##### Dataset records

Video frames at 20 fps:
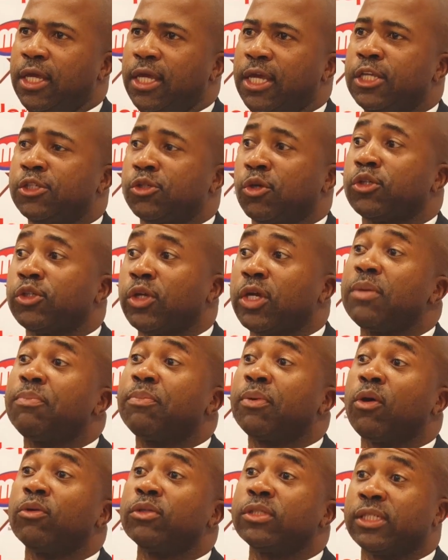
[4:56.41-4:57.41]
it's also a
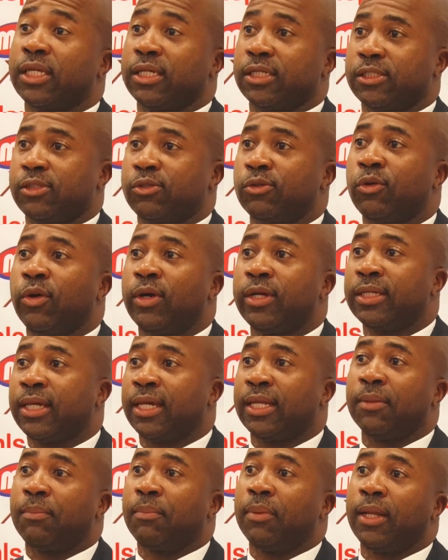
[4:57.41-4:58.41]
process to go and
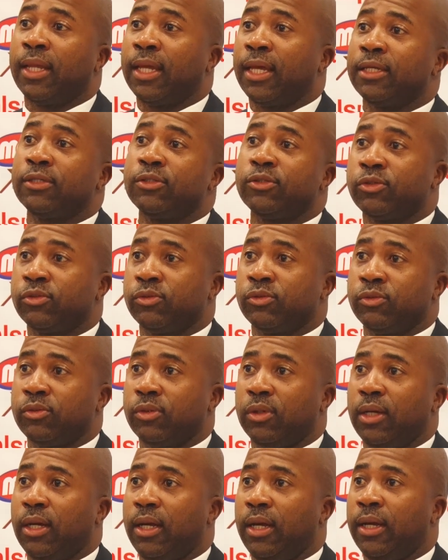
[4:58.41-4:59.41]
get a player into
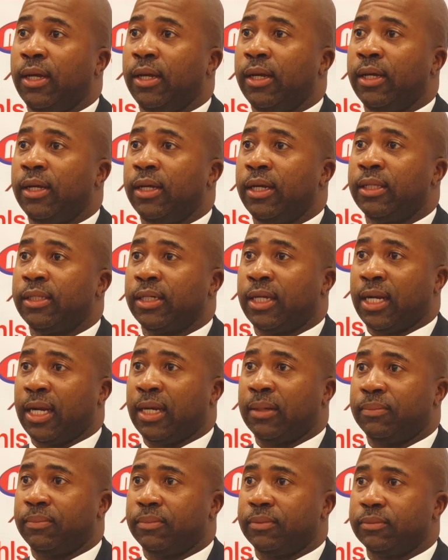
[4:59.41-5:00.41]
at the
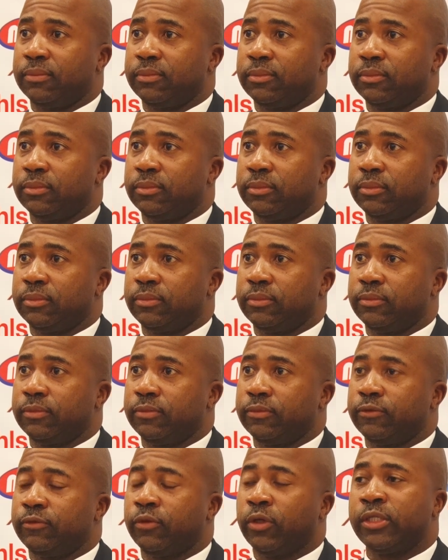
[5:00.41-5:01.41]
club.
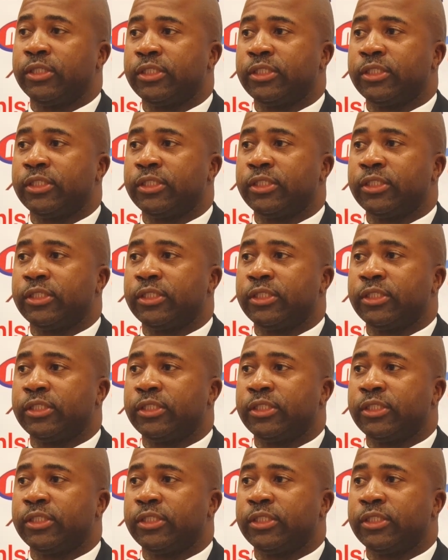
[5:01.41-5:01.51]
For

##########

**What to produce:** An exact copy of the listing above is to be set down, with no pictures in it.

**Exercise output:**
Video frames at 20 fps:
[4:56.41-4:57.41]
it's also a
[4:57.41-4:58.41]
process to go and
[4:58.41-4:59.41]
get a player into
[4:59.41-5:00.41]
at the
[5:00.41-5:01.41]
club.
[5:01.41-5:01.51]
For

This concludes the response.